Doesn’t it seem like just yesterday that we were excited about starting a shiny new school year with all our shiny new curriculum? We all had lots of motivation, and were sure this was going to be the best homeschool year EVAH! Now here we are, just a couple of short months later, and some of us are more than ready to take a break for the holidays, because we are running short of enthusiasm and are kind of dragging through our homeschool days.

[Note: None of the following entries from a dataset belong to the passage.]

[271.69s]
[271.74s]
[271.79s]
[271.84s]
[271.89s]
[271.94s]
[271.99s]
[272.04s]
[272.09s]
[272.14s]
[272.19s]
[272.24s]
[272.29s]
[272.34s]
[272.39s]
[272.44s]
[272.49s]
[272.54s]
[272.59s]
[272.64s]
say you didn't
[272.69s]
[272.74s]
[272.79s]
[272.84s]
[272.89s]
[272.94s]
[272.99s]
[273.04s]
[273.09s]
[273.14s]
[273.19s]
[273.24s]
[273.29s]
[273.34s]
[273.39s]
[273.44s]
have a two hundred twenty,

I’ve observed that a lot of us start to hit the wall around this time of year. Not only that, but experience has taught me that even if I get all the way through the holidays, those Winter Blahs will hit sometime in February too. Maybe your seasons are different, but at some point, most of us feel like we are in a serious homeschool slump. Those distractions and doldrums have taken their toll, and we have lost our motivation. How do we get back on track when our homeschool batteries are running low? Here are some ideas that have helped us out over the years.

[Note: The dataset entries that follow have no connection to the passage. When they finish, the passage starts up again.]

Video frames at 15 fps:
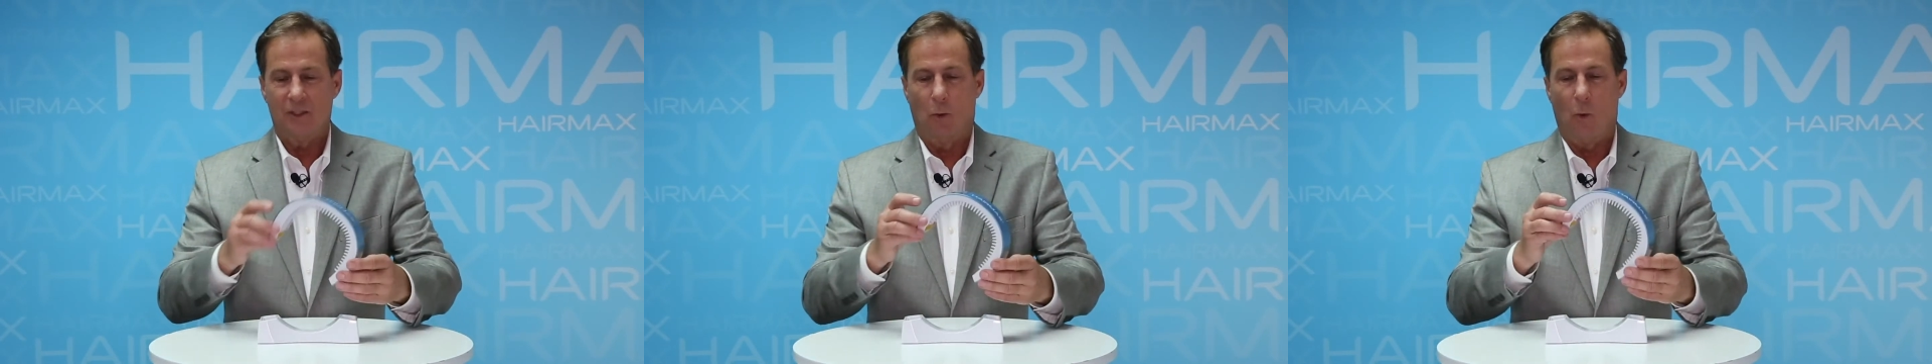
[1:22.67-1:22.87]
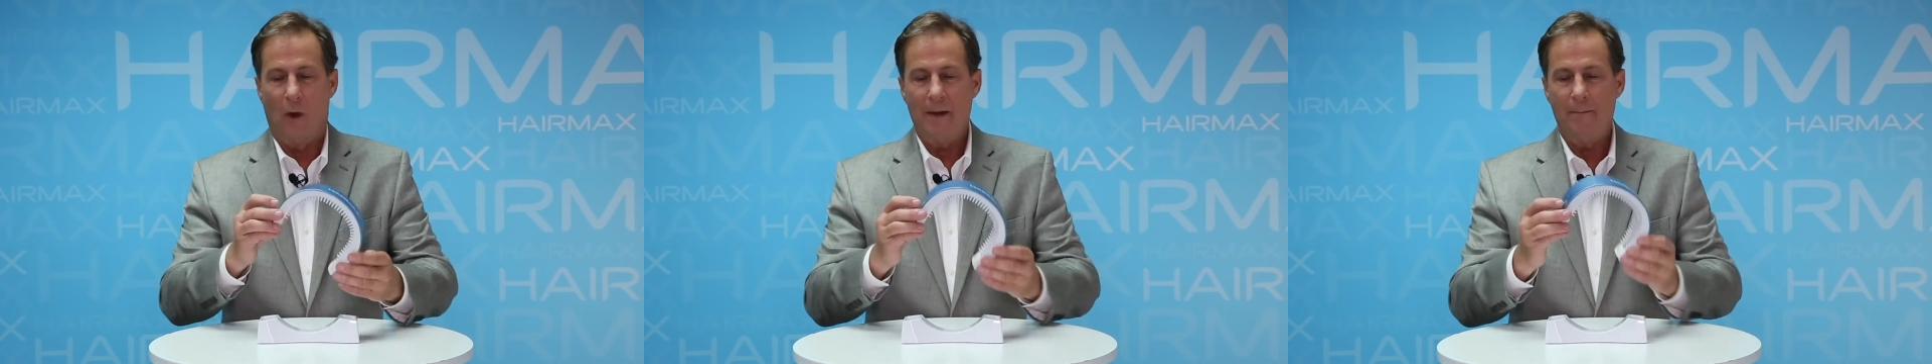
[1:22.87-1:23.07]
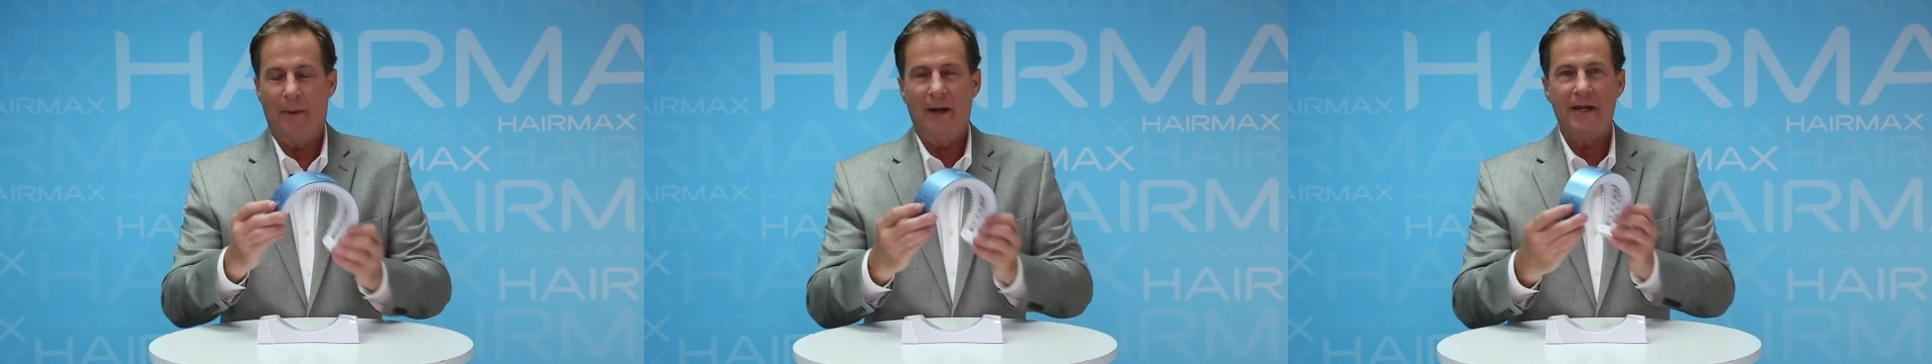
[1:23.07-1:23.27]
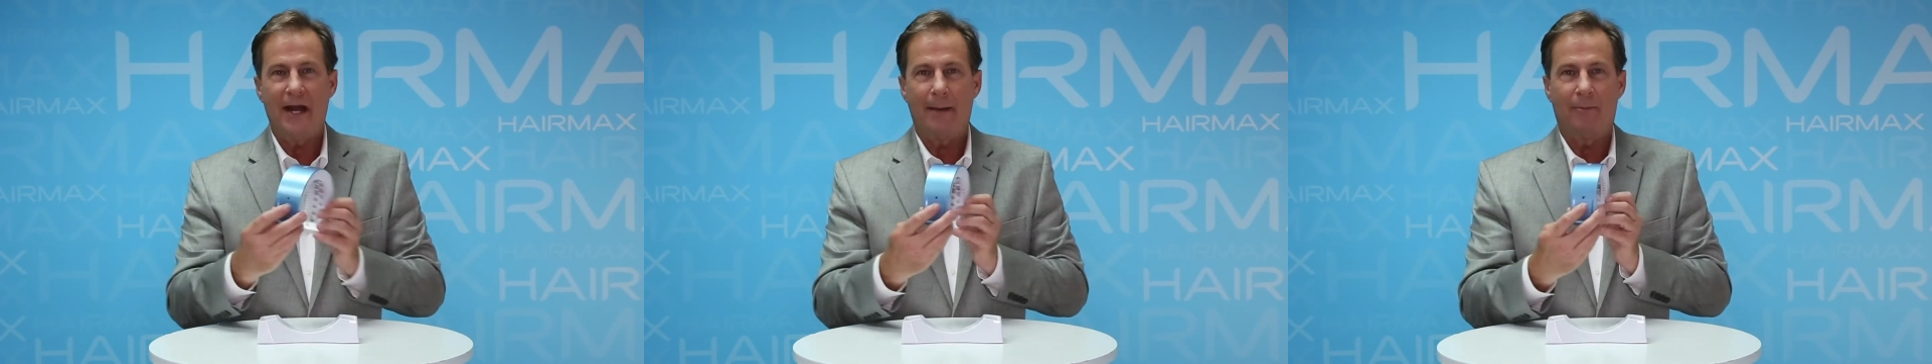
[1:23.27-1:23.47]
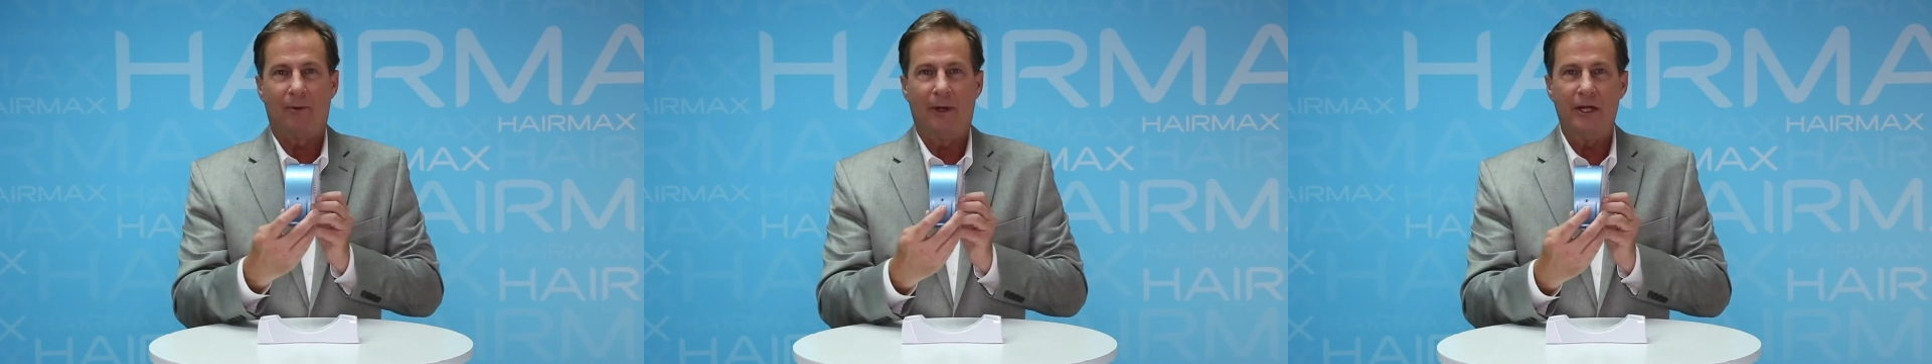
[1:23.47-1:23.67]
It's a
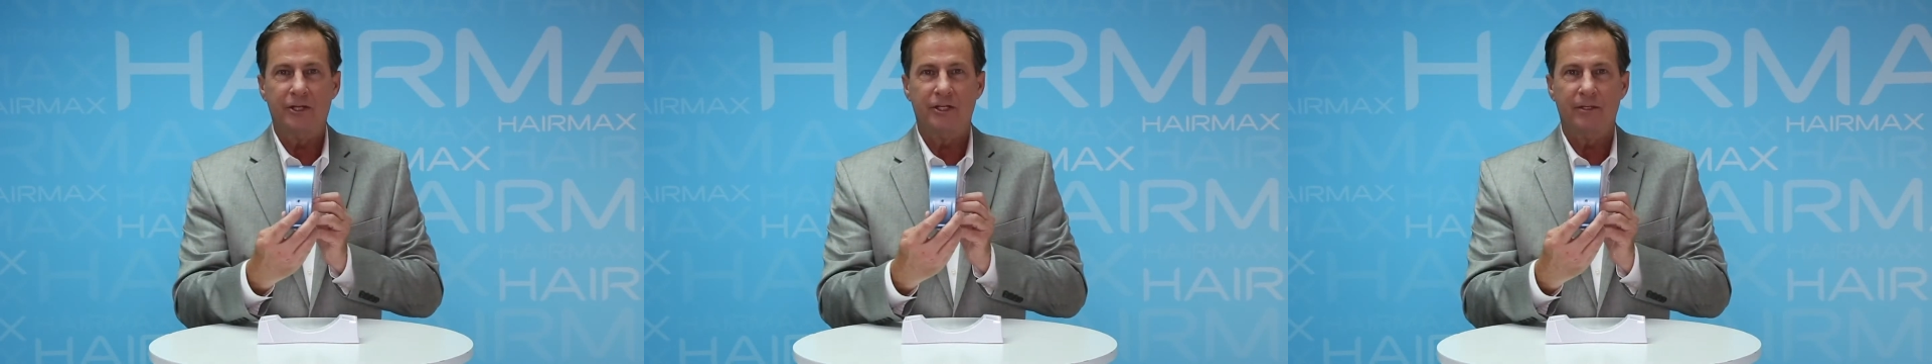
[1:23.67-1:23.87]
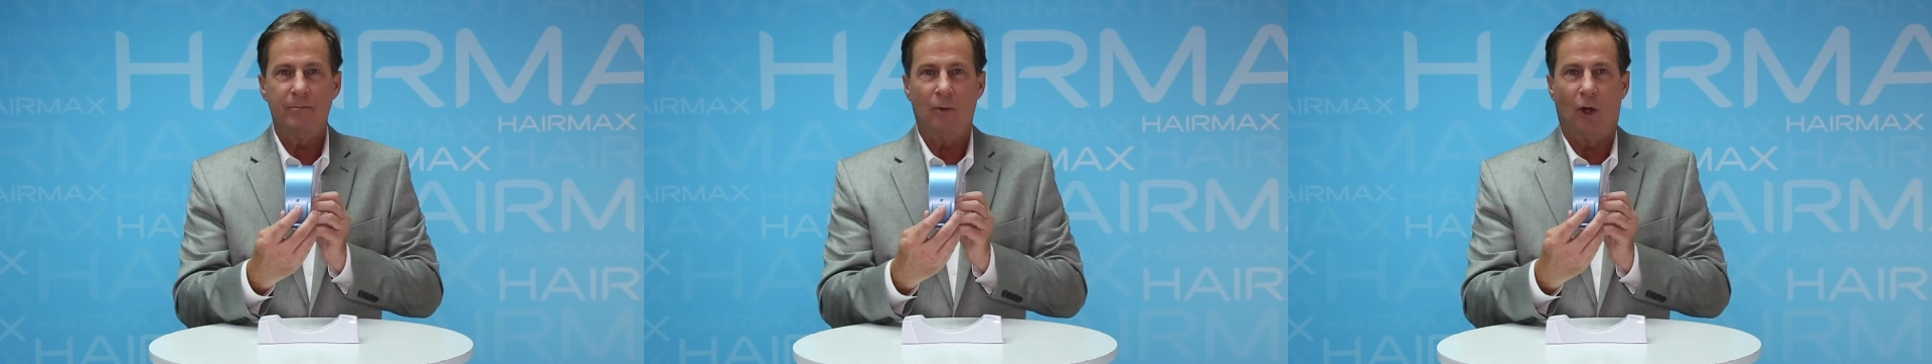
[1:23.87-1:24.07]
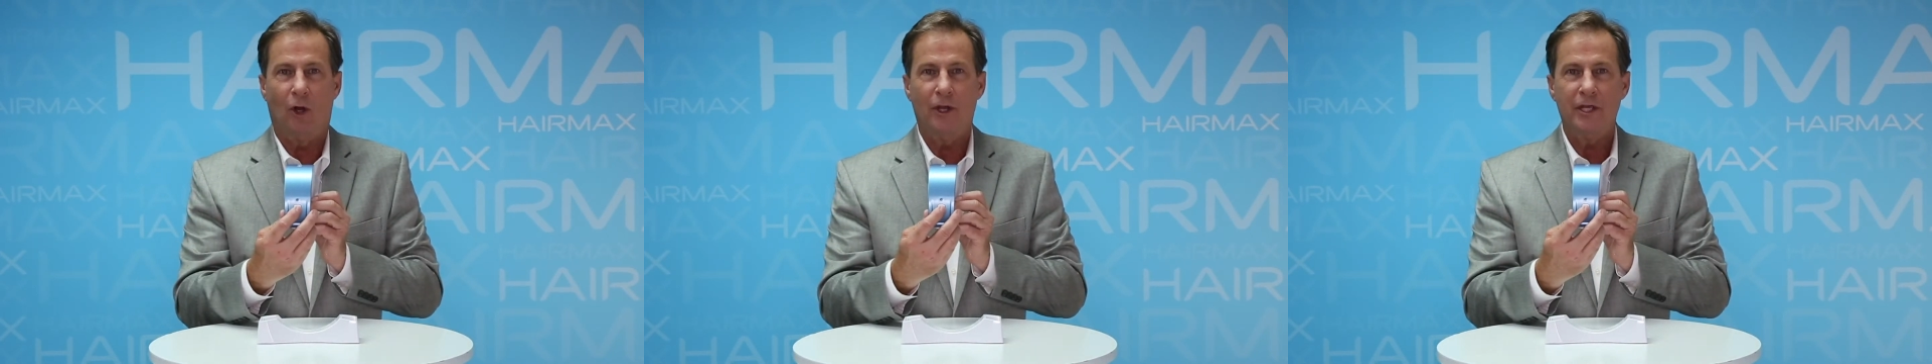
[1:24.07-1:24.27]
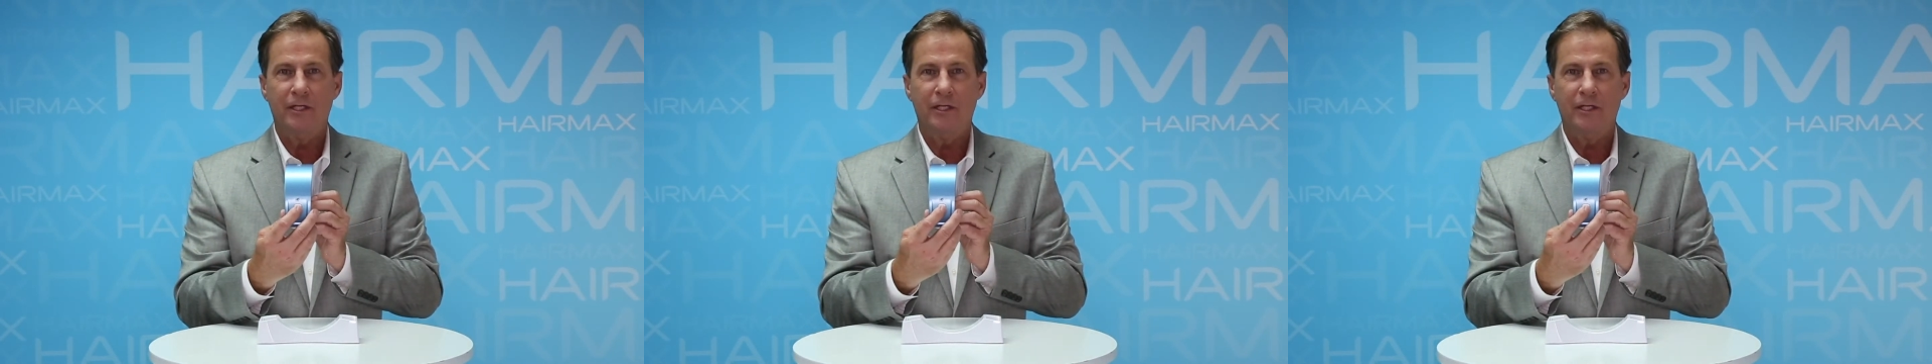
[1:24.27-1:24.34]
one-button operation.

5 Ways to Recharge Your Homeschool
1. Plan to take a break. So simple, right? Some years I’ve figured that we would just work right through Thanksgiving week. Oh, we’d take Thanksgiving DAY off, but it’s not like we were going away or anything so the rest of the week would just be a regular school week. That almost never worked out for me. So I just plan on taking the time off. Look ahead at the calendar and build in breaks around holidays or busy family times. And if everyone is kind of hitting a wall and seems to need a break, just do it! A day off to refresh and do something different may be more valuable in the long run than slogging through yet another day when your hearts just aren’t in it.
2. See if your plans need an update. Believe it or not, sometimes we don’t get things done because nobody is entirely sure what they’re supposed to be doing or when they’re supposed to do it. My kids could work independently, but they didn’t know what they should do next, or they were stuck on something and just . . . kind of . . . stalled there. This happens with my older kids when I (as the Chief Procrastinator) hadn’t given them an updated list of assignments and due dates. When my kids were younger, sometimes we could get out of a slump by adjusting our daily routine to allow more time for a certain subject, or taking our lunch break at a slightly different time. Another simple solution that just might make a difference!
3. Change it up! Maybe it’s just time to switch it up a bit. Enjoy a breath of fresh air, so to speak. Plan a field trip. Add a short seasonal unit study or family project. You might not need to ditch any curriculum, but spark interest and enthusiasm with something fun that ties in. If your curriculum is contributing to your doldrums, consider how big a change you need to make. There are plenty of ways to make your curriculum work better for you when it’s not quite perfect.
4. Dangle a carrot! That’s right, offer yourself and your students a bribe, a reward, whatever you want to call it. Go ahead and reward the little milestones along the way – another chapter in the math book finished, a perfect score on a spelling test, every twenty days of school completed. Last year I saw a cartoon that showed an Algebra problem and the character saying, “I have no idea. I think I’ll have a donut.” and showed it to my daughter. She told me she thought having donuts after completing a math lesson would help her work faster. Okay, I wasn’t about to commit to running to the donut shop every other afternoon, but I figured maybe a special treat after finishing a unit might be a good idea.
5. Remember why you’re doing this. Yeah, this should be first on the list, but it’s the thought I want to leave you with. Learning should be exciting and rewarding, but it’s easy get bogged down in the process and not even realize what we’ve accomplished. We groan so much about the hard work of getting to the next mile marker that we miss the wonderful things we can see on the way. Slow down and marvel occasionally. Gaze at beautiful artwork. Whisper “That is so cool!” during Science class. Memorize an inspirational quote, a moving piece of poetry, or an encouraging word from Scripture. In fact, if you don’t already have a theme Scripture for your homeschool or for the year, pray about choosing one. Reflecting on the Scripture God has laid on my heart for my homeschool has helped me to refocus and regain motivation many times.